▶ [Work item]:
Return every line of the records that includes the string "with".

*** Records shown ***

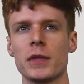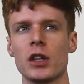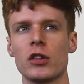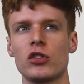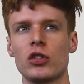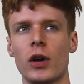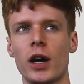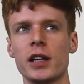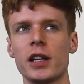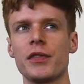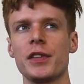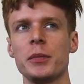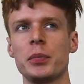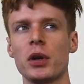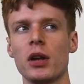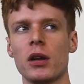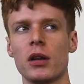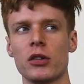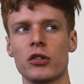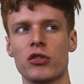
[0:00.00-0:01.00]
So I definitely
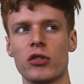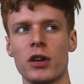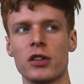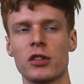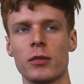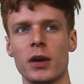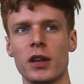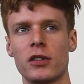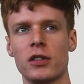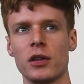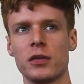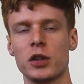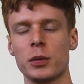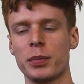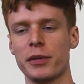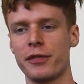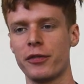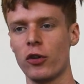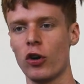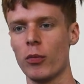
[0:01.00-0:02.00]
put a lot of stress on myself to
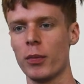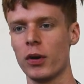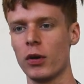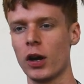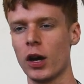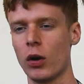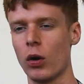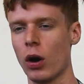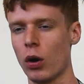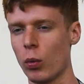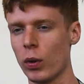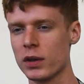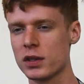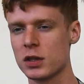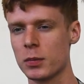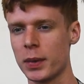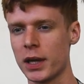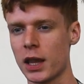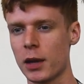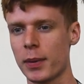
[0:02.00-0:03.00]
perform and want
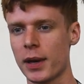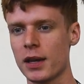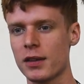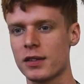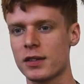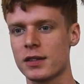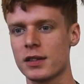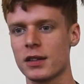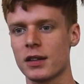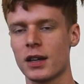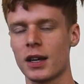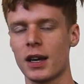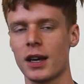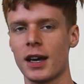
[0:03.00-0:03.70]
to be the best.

***
*** Records shown ***

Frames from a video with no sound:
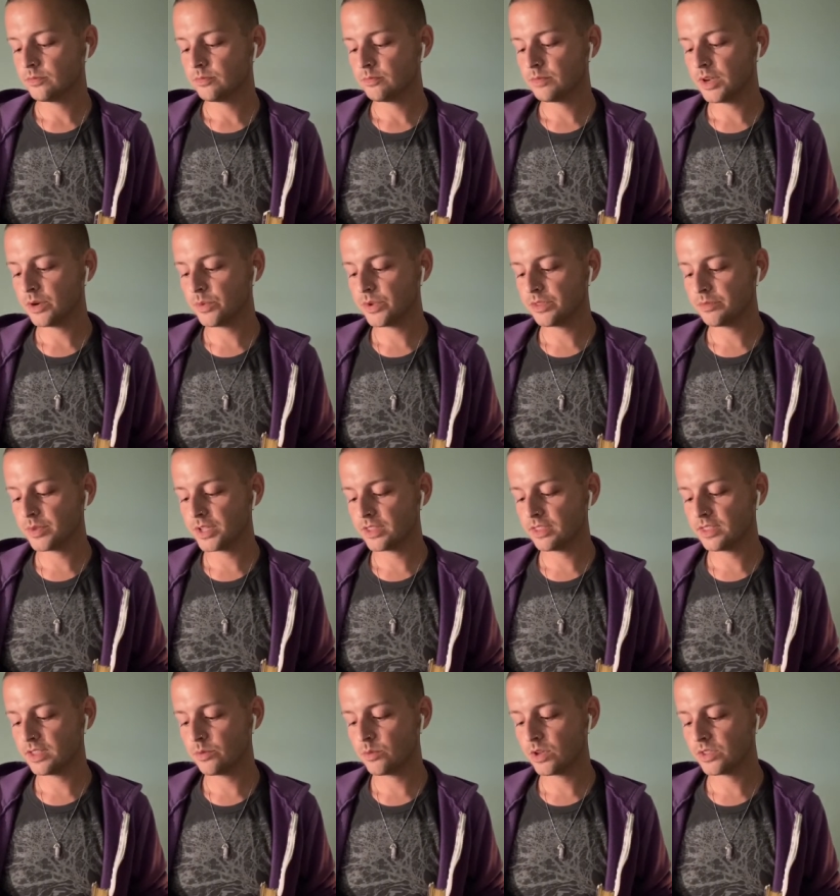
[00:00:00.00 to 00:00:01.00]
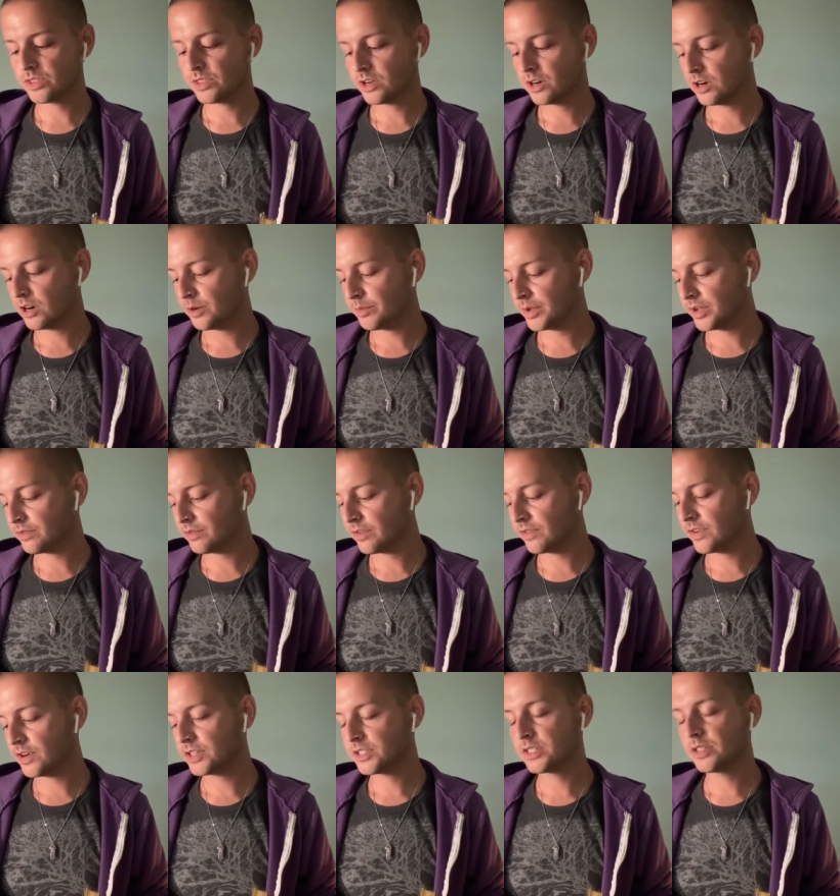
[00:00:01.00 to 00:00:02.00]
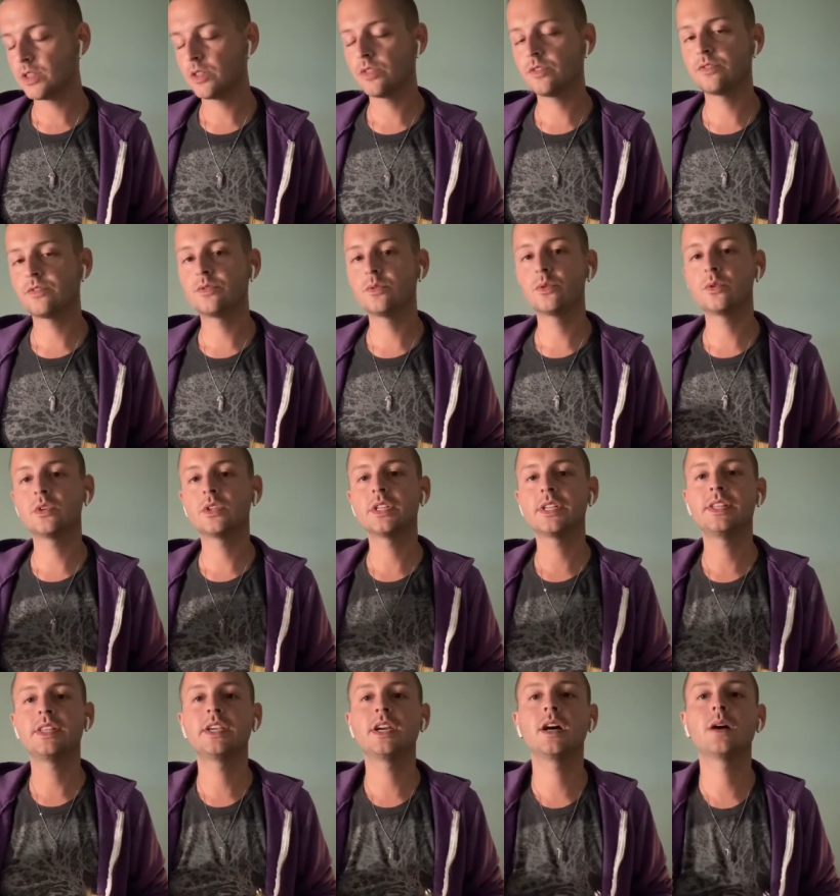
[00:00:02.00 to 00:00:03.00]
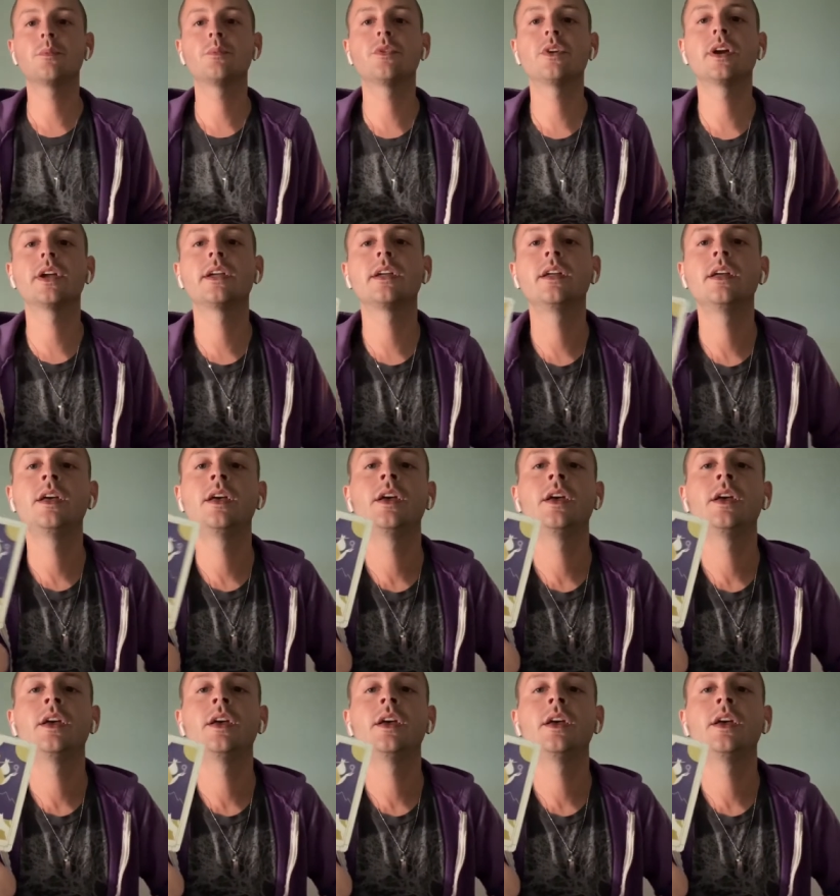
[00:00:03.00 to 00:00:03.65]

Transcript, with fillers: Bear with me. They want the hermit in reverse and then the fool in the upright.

***
*** Records shown ***

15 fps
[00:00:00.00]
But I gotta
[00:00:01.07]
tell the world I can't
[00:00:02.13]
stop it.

***

▶ [Answer]:
Frames from a video with no sound:
Transcript, with fillers: Bear with me. They want the hermit in reverse and then the fool in the upright.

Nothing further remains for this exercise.